Sauron ne voulait pas que l'anneau tombe entre d'autres mains. Pour une fois, j'étais d'accord avec lui. Pas de témoins, pas de risques.

Je fis disparaître les corps, et me figeais en entendant la porte de la mine s'ouvrir. Ils étaient là.

Me cachant dans l'ombre, mon regard tomba sur le corps du premier gobelin que j'avais tué. Je n'avais pas pensé à cacher celui-là.

Si cela ne me posa au départ pas de problème particulier, je compris que cela deviendrait une grosse erreur quand je vis qui accompagnait ce groupe.

Alzena.

Vous apprécierez bientôt la légendaire hospitalité des Nains, clama la voix d'un nain qui ne semblait pas encore avoir vu l'état des lieux. Un bon feu, une bière de malt, une viande rôtie à l'os. Ceci est la demeure de mon cousin Balin. Et ils appellent cela une mine ? Une mine ?

Ce n'est pas une mine, murmura une autre voix masculine, moins bourrue. C'est un tombeau !

Il y eu un instant de silence, avant que je n'entende un bruit sourd.

Non, cria le nain que je vis se précipiter sur un squelette. Non !

Ce sont des Gobelins ? demanda une voix masculine bien plus douce.

Oui, répondit la voix froide et anxieuse d'Alzena. Oui, ce sont des gobelins.

Je la vis soudainement arrêter son regard sur le corps du gobelin que j'avais tué, et je devinais que les évènements se mettaient en place dans sa tête. Elle releva les yeux, et je la vis scruter les ténèbres.

Allons à la trouée du Rohan, décréta l'un des hommes. Nous n'aurions jamais dû venir ici !

Je vis les autres tirer leurs épées, et je m'apprêtais à sortir de l'ombre quand je perçus la menace. Levant un sourcil au moment où un hurlement retentissait, je vis le porteur de l'anneau être entraînée par une pieuvre.

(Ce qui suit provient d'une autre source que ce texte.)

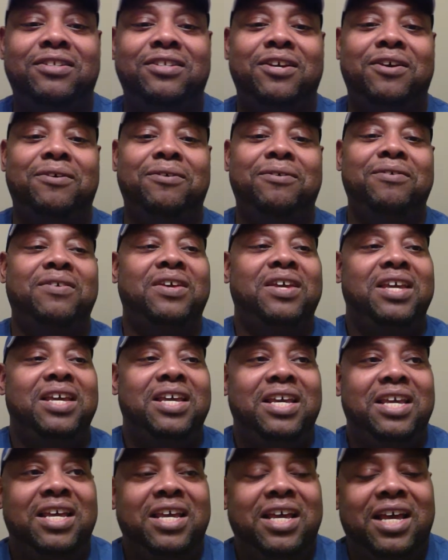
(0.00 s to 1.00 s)
So
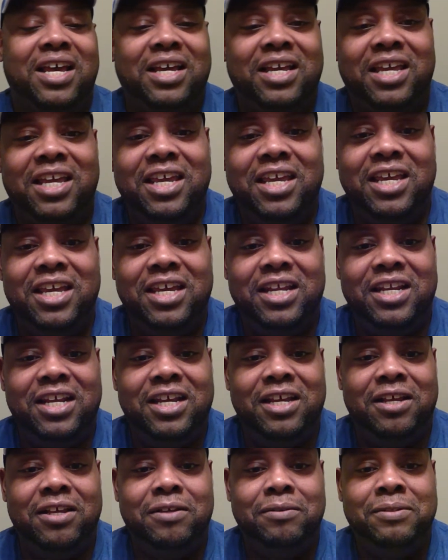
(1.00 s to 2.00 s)

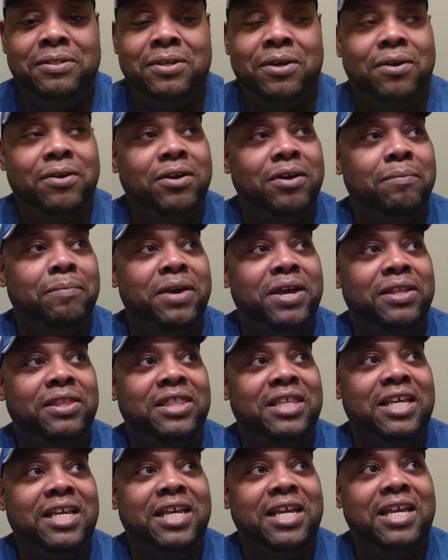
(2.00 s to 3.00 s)
again, sorry
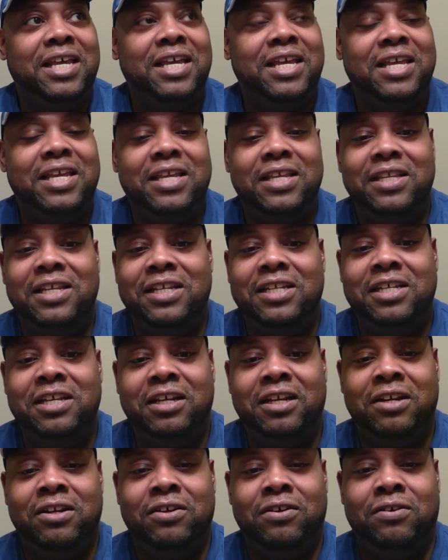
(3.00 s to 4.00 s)
about the
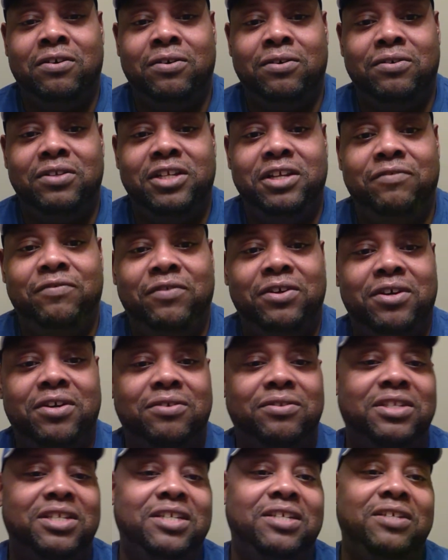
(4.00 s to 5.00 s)
technical
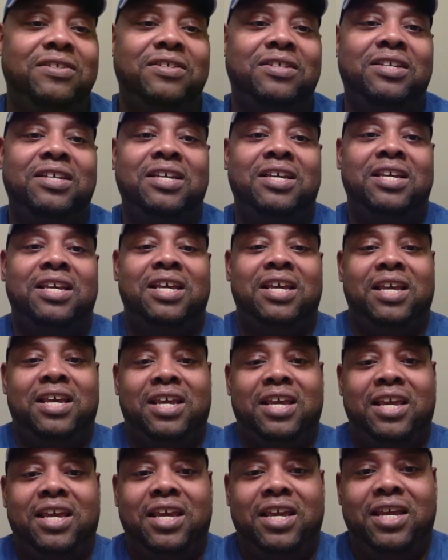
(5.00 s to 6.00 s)
difficulties,
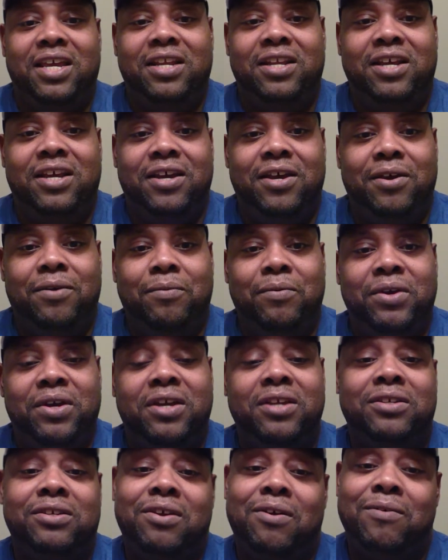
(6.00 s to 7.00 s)
and we'll
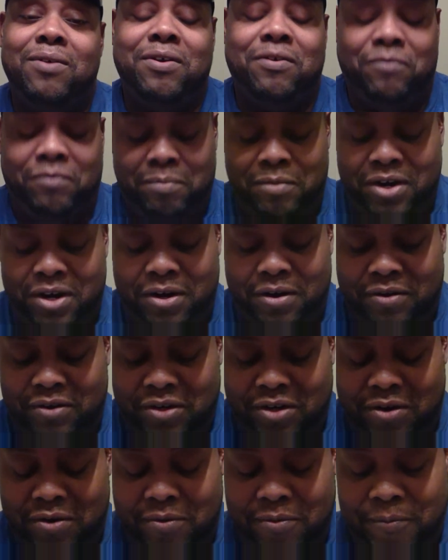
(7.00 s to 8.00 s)
just go on from there.
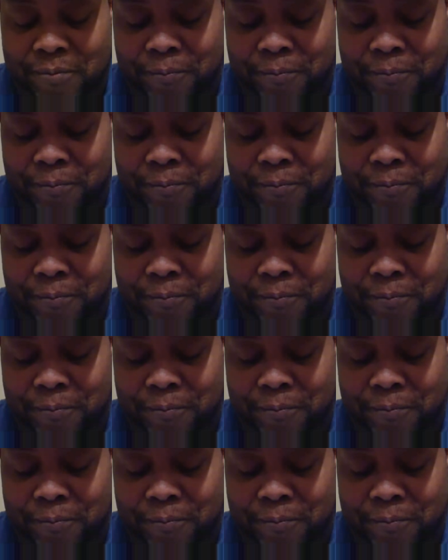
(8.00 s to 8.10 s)
So.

Soupirant, je me fis la réflexion que j'allais devoir plonger pour récupérer ce maudit anneau. Et que j'allais sans nul doute devoir la tuer pour y parvenir car ces créatures n'étaient pas réputées pour leur loyauté. Pas plus que les araignées à ma connaissance.

Ignorant si je devais me sentir soulagée ou non, je vis les autres réussir à sauver le hobbit, et ils se précipitèrent tous dans la mine, suivit de la créature. Grimaçant, je la vis faire s'effondrer les fondations de la porte, et tout s'effondra.

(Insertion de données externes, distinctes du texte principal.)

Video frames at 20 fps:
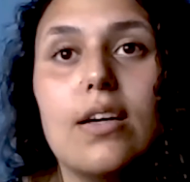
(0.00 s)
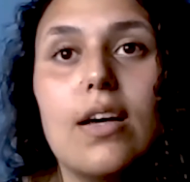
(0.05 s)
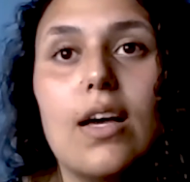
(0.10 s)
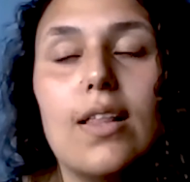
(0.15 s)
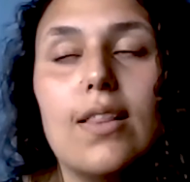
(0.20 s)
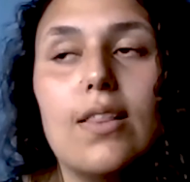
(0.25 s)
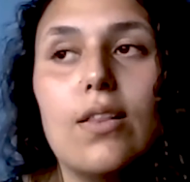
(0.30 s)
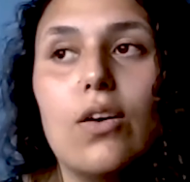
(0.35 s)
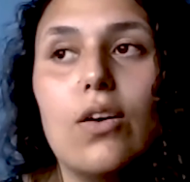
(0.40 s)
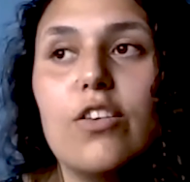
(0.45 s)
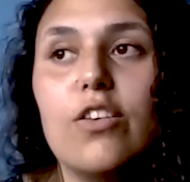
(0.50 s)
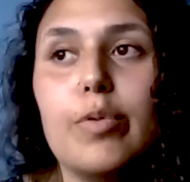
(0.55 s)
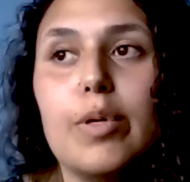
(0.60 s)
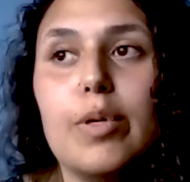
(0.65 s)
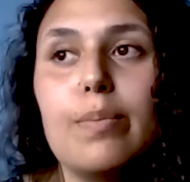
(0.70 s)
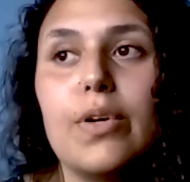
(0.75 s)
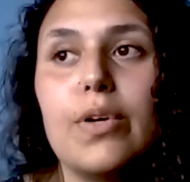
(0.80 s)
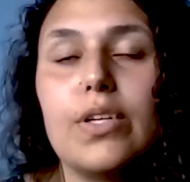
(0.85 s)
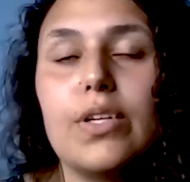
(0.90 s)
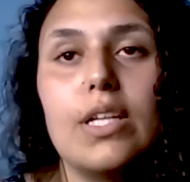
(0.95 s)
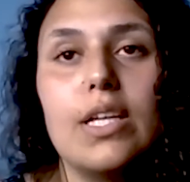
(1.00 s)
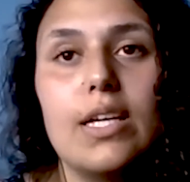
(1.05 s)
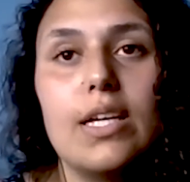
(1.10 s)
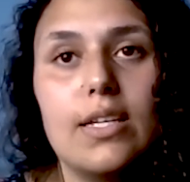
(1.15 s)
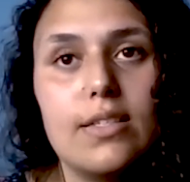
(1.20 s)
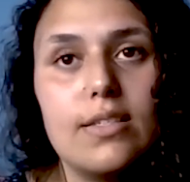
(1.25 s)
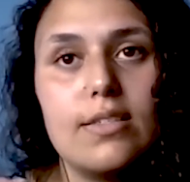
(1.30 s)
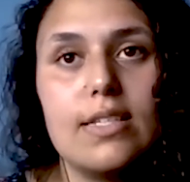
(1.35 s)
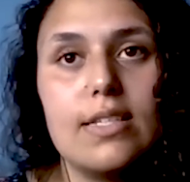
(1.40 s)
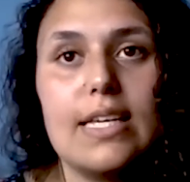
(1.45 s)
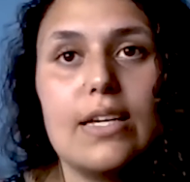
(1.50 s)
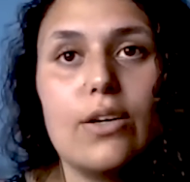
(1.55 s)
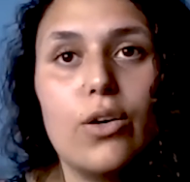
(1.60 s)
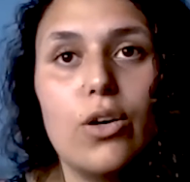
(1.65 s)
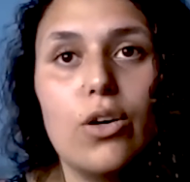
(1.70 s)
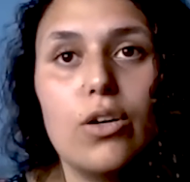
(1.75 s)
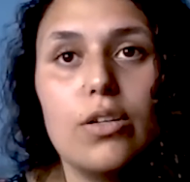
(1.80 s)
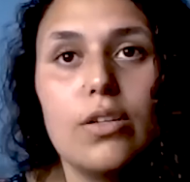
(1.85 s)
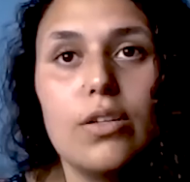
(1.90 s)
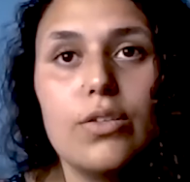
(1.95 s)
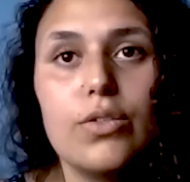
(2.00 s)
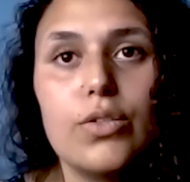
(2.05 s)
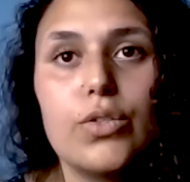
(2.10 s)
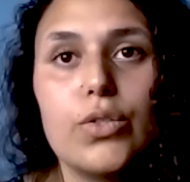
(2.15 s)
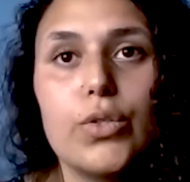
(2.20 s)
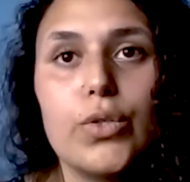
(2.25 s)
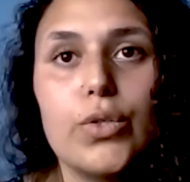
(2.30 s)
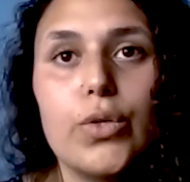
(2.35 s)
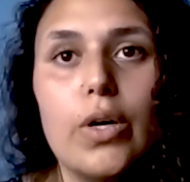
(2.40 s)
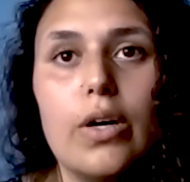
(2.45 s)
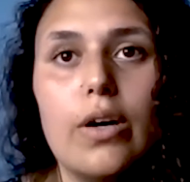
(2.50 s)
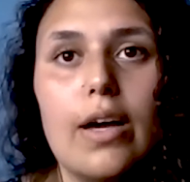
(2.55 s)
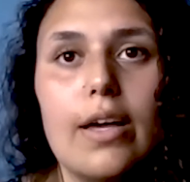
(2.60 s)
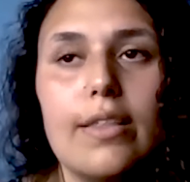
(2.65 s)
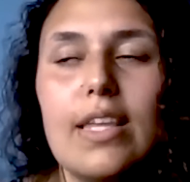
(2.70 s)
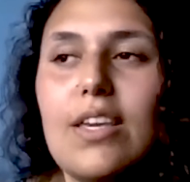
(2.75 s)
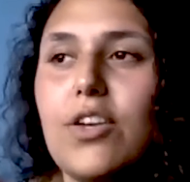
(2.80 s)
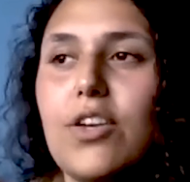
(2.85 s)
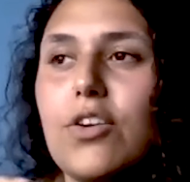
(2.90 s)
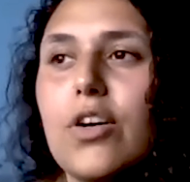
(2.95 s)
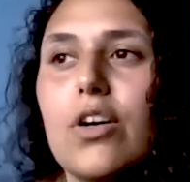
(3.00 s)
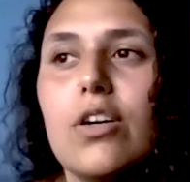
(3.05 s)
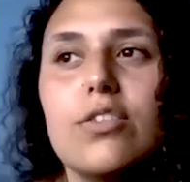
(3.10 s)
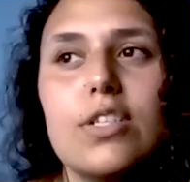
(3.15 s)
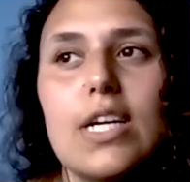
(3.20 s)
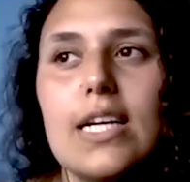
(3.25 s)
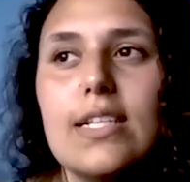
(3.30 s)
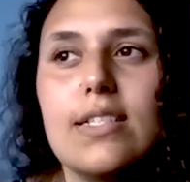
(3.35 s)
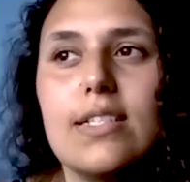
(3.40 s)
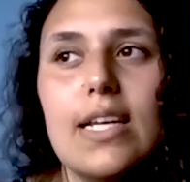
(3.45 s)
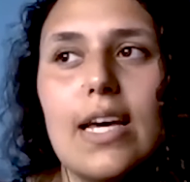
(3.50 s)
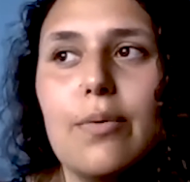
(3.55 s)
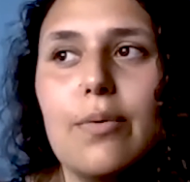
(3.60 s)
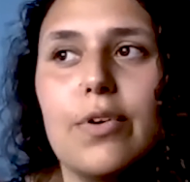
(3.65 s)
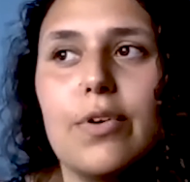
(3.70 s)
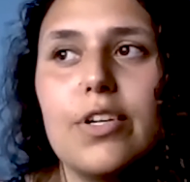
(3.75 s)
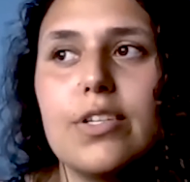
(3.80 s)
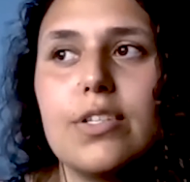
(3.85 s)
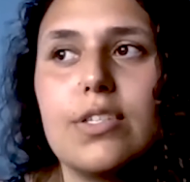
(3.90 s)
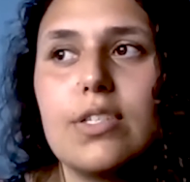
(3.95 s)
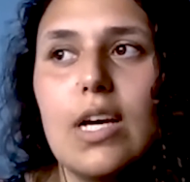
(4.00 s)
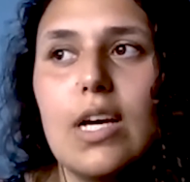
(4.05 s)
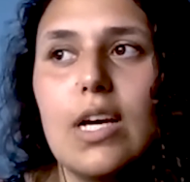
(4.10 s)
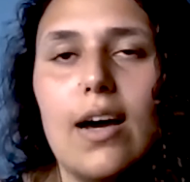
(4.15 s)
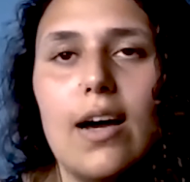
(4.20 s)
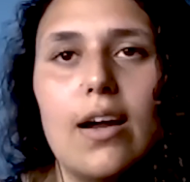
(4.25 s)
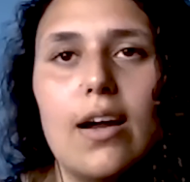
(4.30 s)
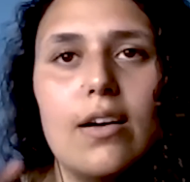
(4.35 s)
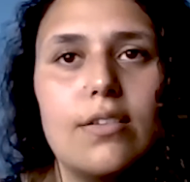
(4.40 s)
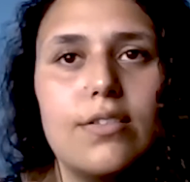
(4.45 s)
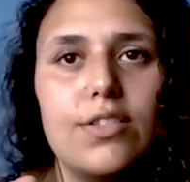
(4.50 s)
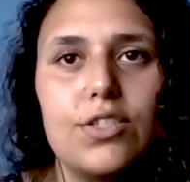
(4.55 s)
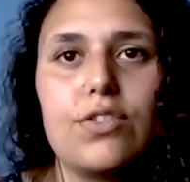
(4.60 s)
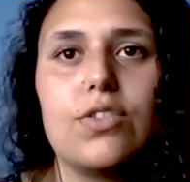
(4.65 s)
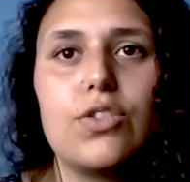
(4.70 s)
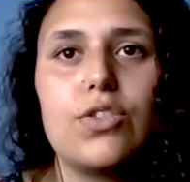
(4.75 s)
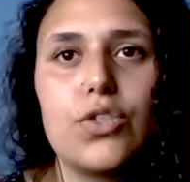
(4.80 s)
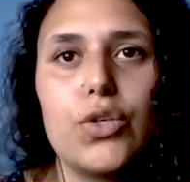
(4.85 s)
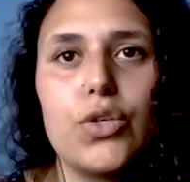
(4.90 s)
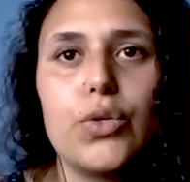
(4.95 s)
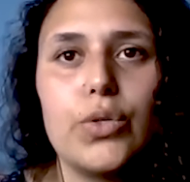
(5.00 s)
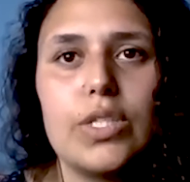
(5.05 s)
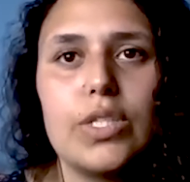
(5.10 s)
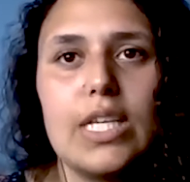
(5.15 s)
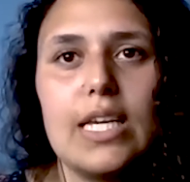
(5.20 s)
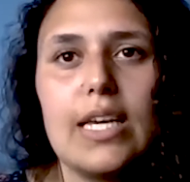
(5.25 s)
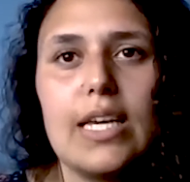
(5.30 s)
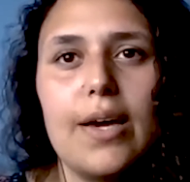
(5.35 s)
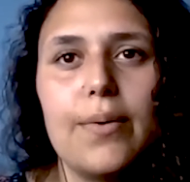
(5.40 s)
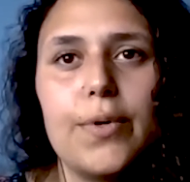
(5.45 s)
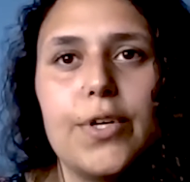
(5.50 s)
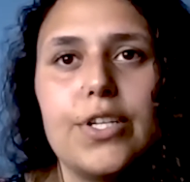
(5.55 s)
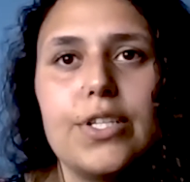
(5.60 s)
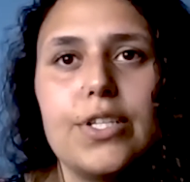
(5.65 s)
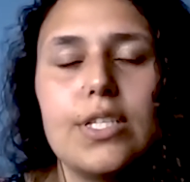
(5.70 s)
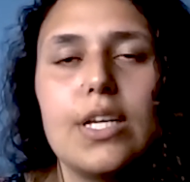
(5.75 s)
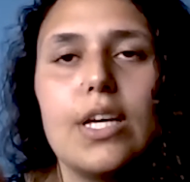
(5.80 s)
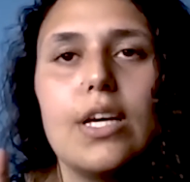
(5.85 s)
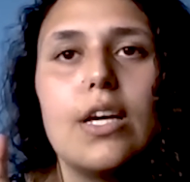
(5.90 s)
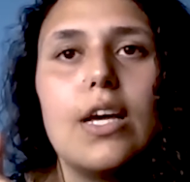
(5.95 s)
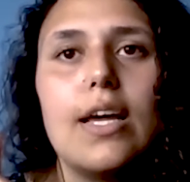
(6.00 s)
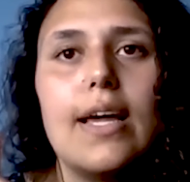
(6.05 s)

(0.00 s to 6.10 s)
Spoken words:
a lot of people stay on, so I think your contracted hours are just the school day hours.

Adossée au mur, j'attendis que le groupe reprenne ses esprits et que les torches s'allument. Je fronçais les sourcils en constatant la présence du magicien.

Nous n'avons plus le choix, confirma Gandalf à voix basse. Nous devons affronter les ténèbres de la Moria. Soyez sur vos gardes, il y a des êtres plus anciens et répugnants que les Orcs dans les profondeurs du monde…

Mais mon attention était concentrée sur Alzena qui avait vrillé son regard dans les ténèbres. Elle ne me voyait pas, mais elle me sentait. Nous y étions.

- Larishka, fit-elle, tendue

- Bien joué, répondis-je lentement dans le silence lugubre des lieux.

Je vis ses compagnons se redresser en position de combat, et je sentis la fureur déferler dans mes veines. Elle s'était ainsi trouvé des amis, après m'avoir condamnée et abandonnée aux ténèbres.

- Montrez-vous, ordonna l'autre homme que je n'avais pas encore entendu en sortant son épée de son fourreau. Ne soyez pas lâche.

- La lâcheté…, murmurais-je dans un sourire. Quel mot étrange.

Mais je me décidais à m'avancer dans la lumière. Je voulais en finir, et rapidement.